DATASET START

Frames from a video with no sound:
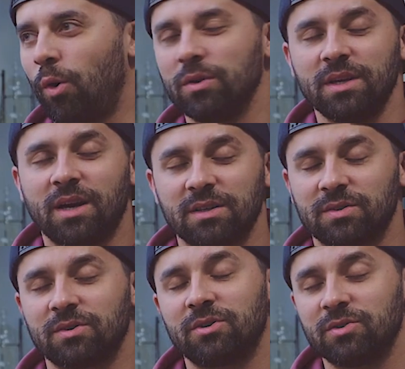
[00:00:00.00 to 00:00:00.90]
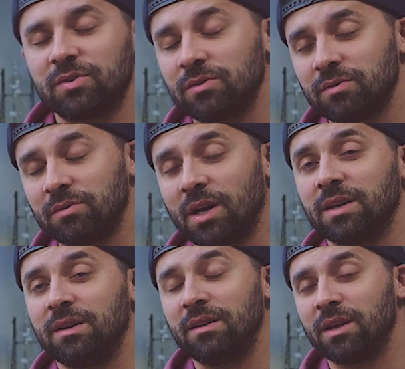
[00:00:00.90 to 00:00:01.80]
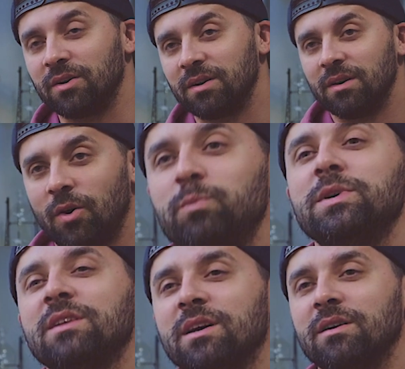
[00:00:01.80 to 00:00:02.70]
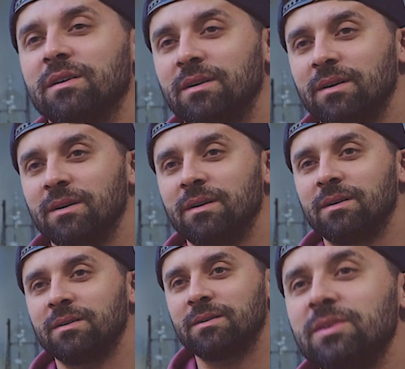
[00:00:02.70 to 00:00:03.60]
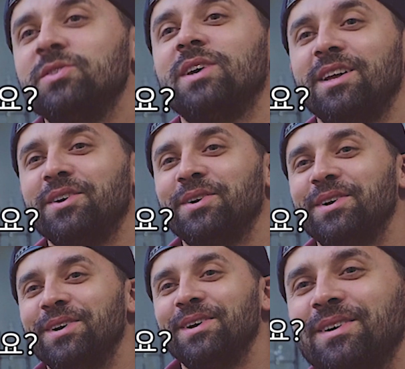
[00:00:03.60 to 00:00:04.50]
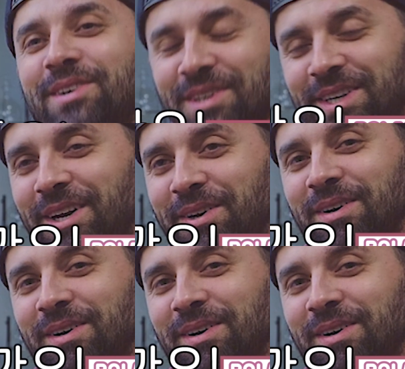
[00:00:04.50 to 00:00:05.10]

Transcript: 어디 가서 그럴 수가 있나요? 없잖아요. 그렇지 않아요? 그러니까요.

DATASET END
DATASET START

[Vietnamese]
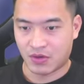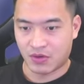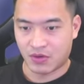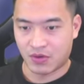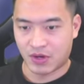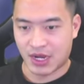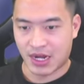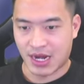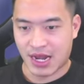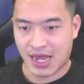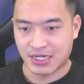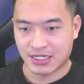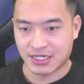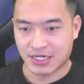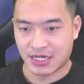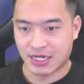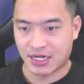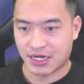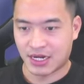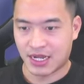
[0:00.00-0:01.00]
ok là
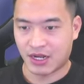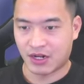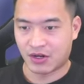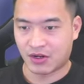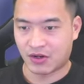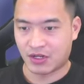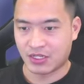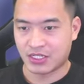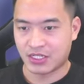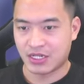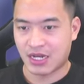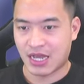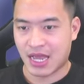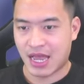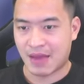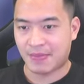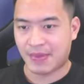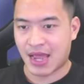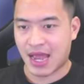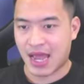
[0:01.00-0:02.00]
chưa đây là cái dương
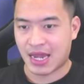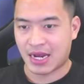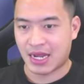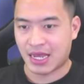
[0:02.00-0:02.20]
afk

DATASET END
DATASET START

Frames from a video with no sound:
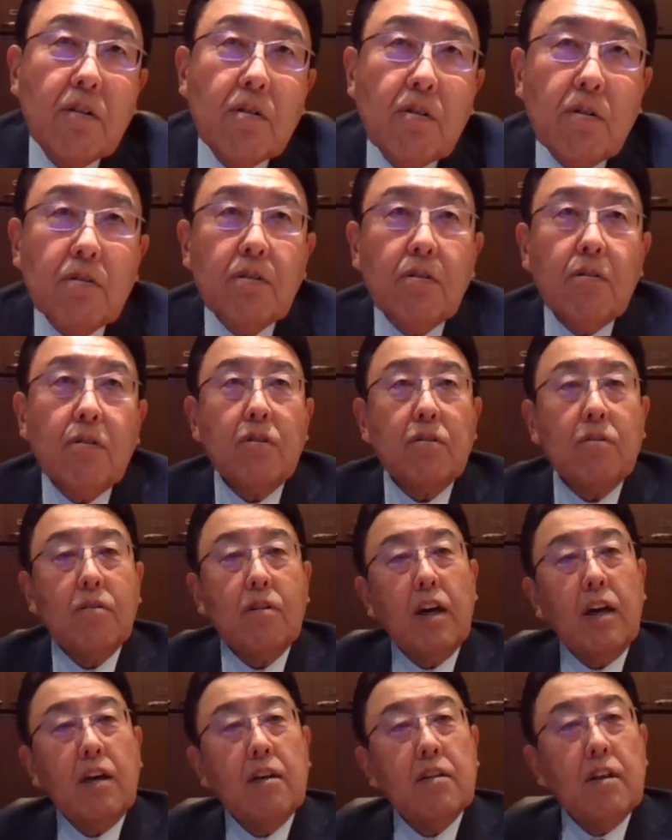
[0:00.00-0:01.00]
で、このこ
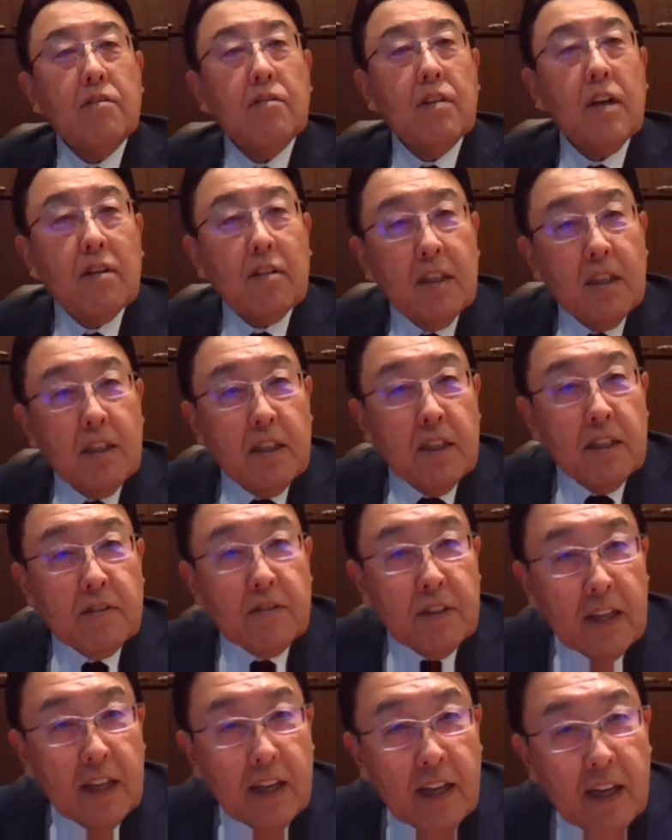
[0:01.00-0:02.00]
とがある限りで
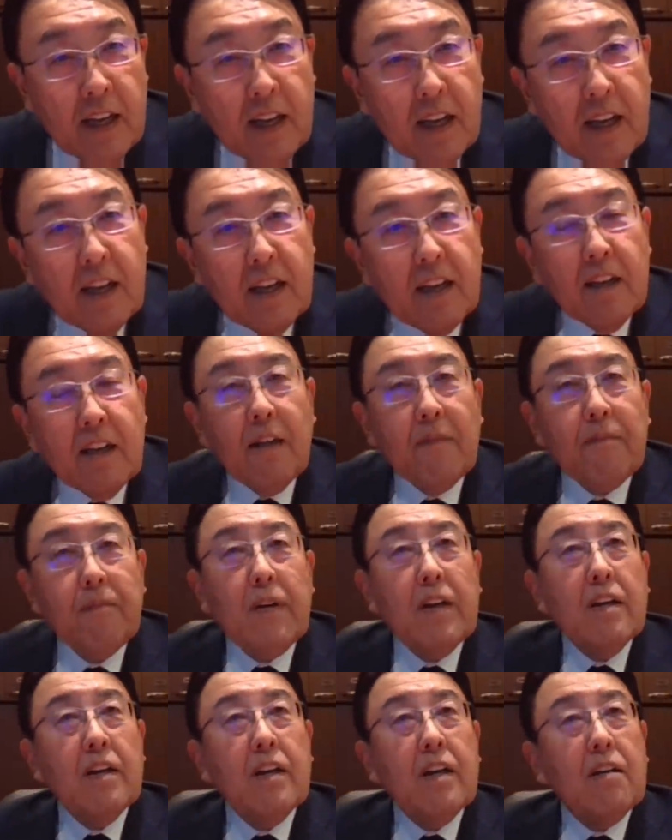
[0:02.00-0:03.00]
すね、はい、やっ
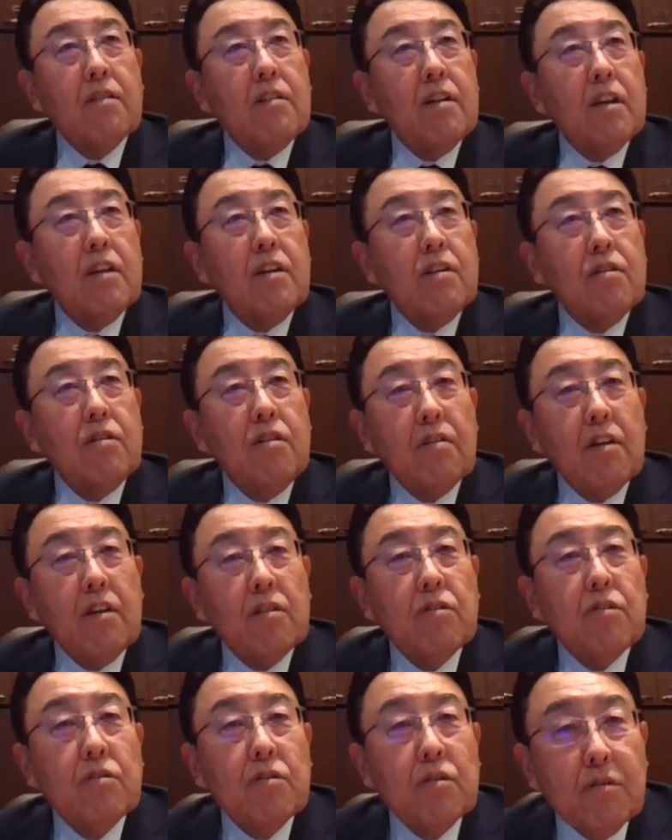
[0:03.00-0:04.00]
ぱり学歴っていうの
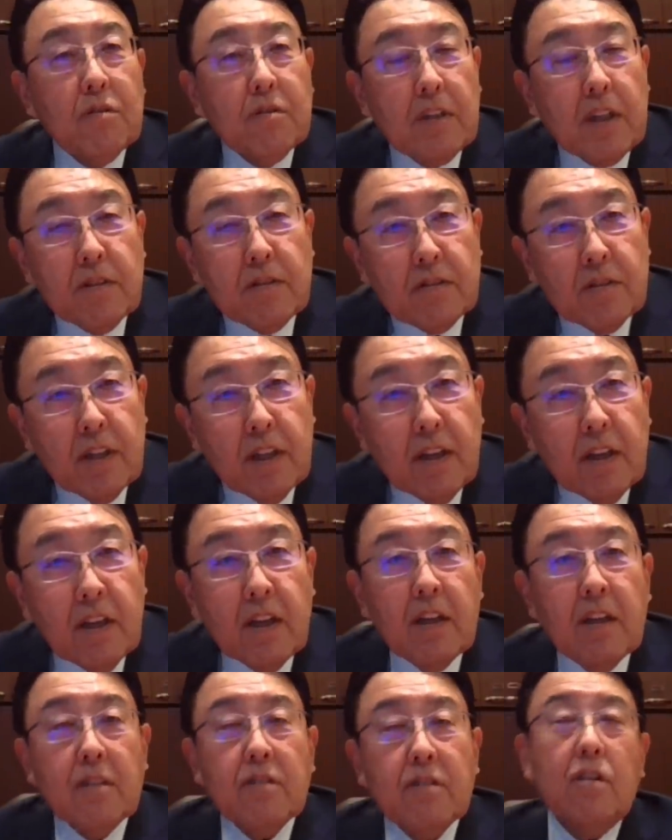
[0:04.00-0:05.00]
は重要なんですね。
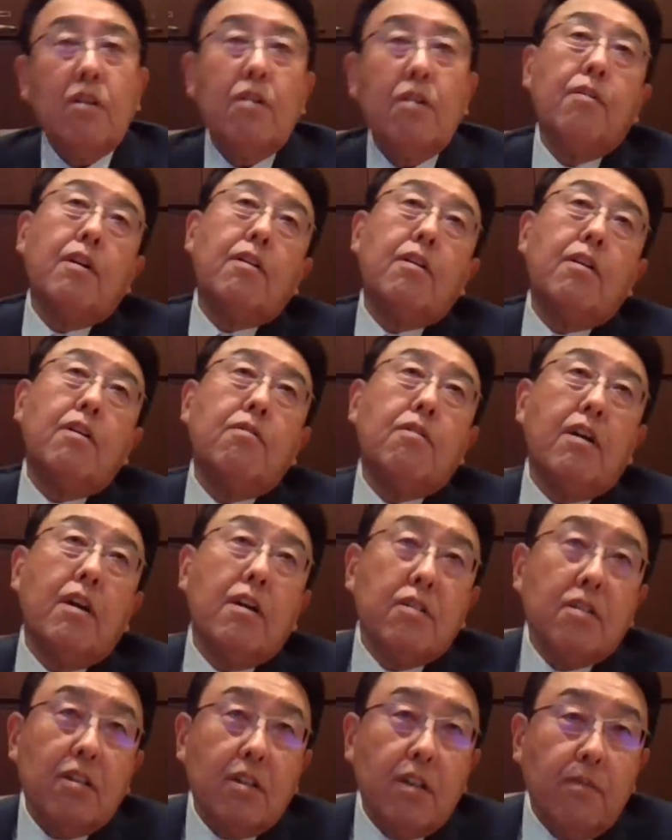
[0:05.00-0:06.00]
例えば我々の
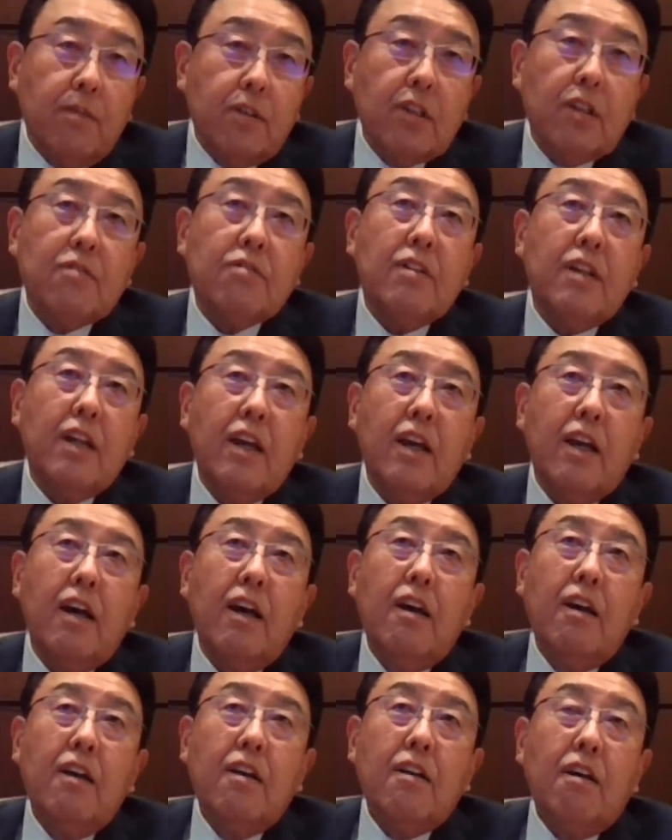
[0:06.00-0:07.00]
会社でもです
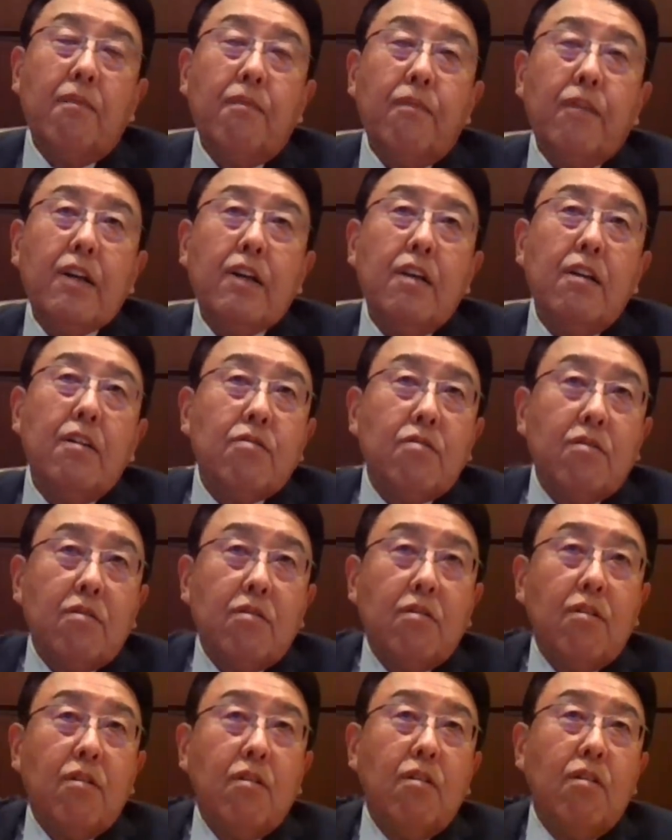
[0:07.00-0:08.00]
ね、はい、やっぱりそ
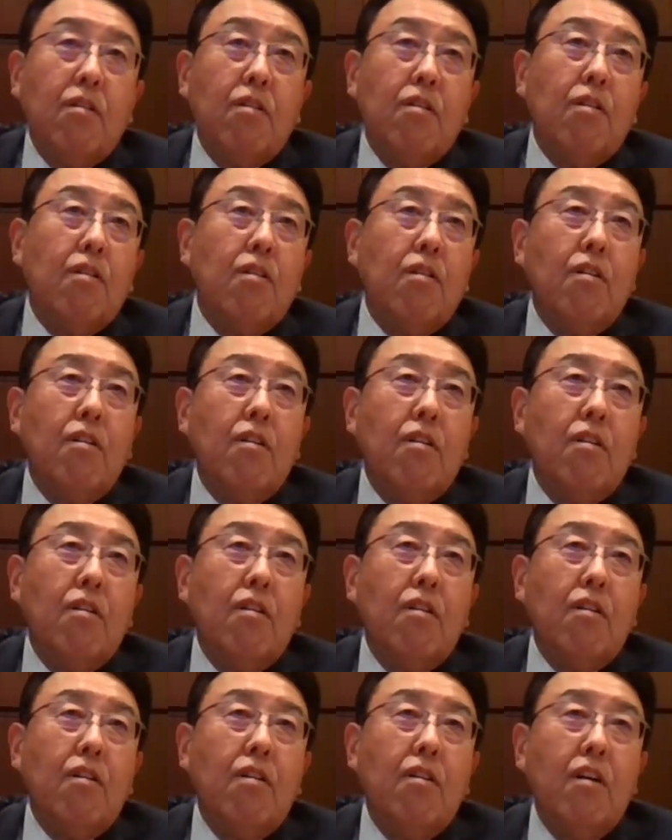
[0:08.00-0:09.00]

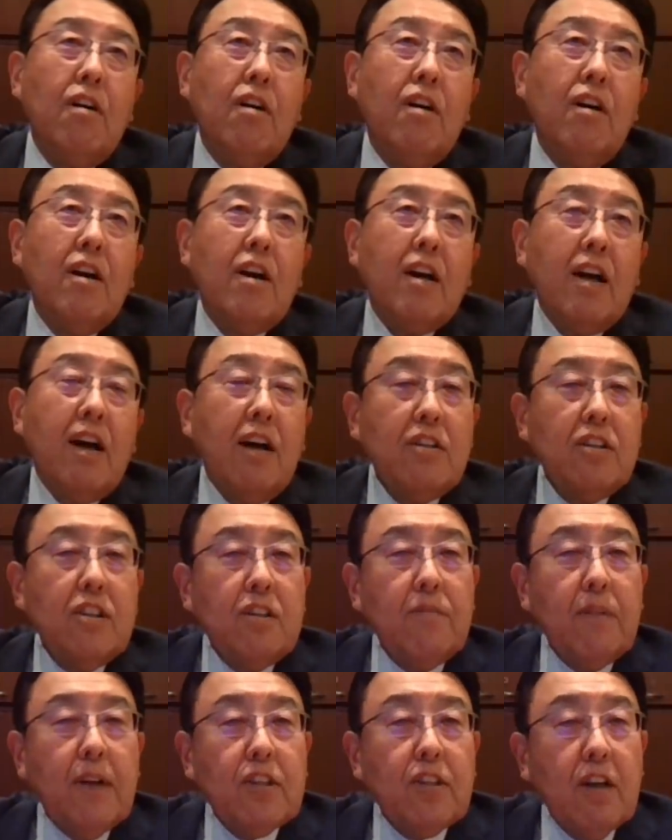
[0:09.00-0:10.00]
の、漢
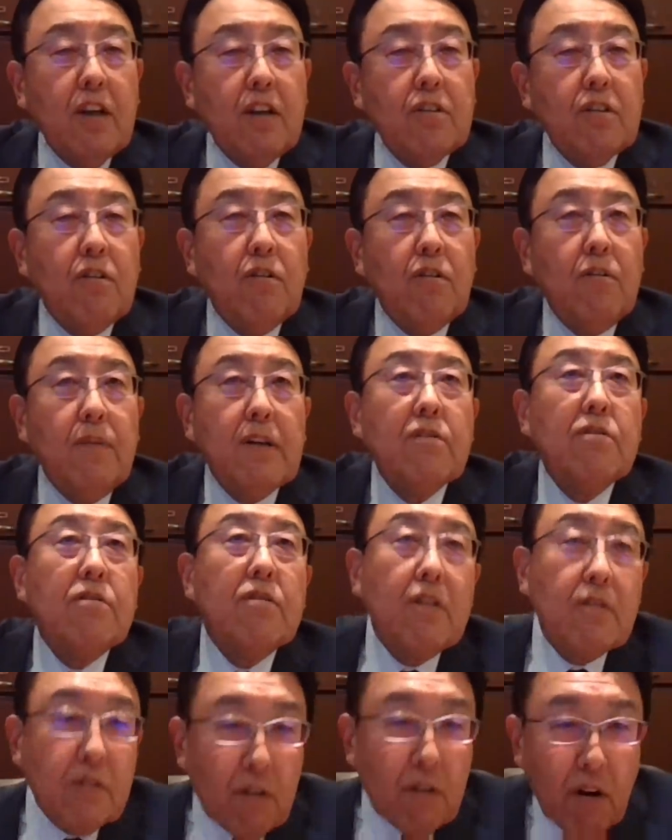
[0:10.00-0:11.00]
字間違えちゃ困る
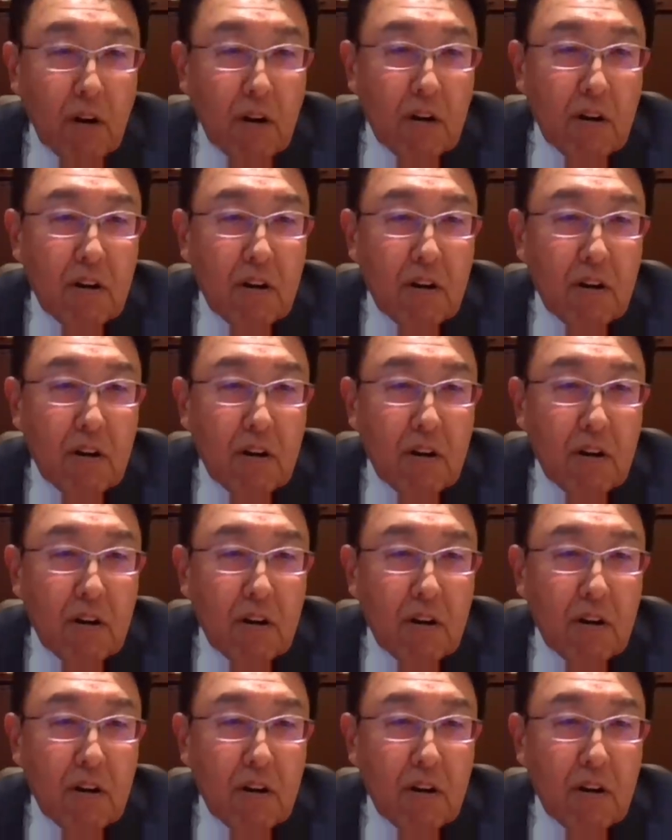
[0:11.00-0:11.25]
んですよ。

DATASET END

YOUR ASSIGNMENT
Transcribe, word for word, the stretch of lines in the data above from the one with "[00:00:02.70 to 00:00:03.60]" through the one with "Transcript: 어디 가서"; omit all pictures.

ANSWER TO THIS PROBLEM
[00:00:02.70 to 00:00:03.60]
[00:00:03.60 to 00:00:04.50]
[00:00:04.50 to 00:00:05.10]

Transcript: 어디 가서 그럴 수가 있나요? 없잖아요. 그렇지 않아요? 그러니까요.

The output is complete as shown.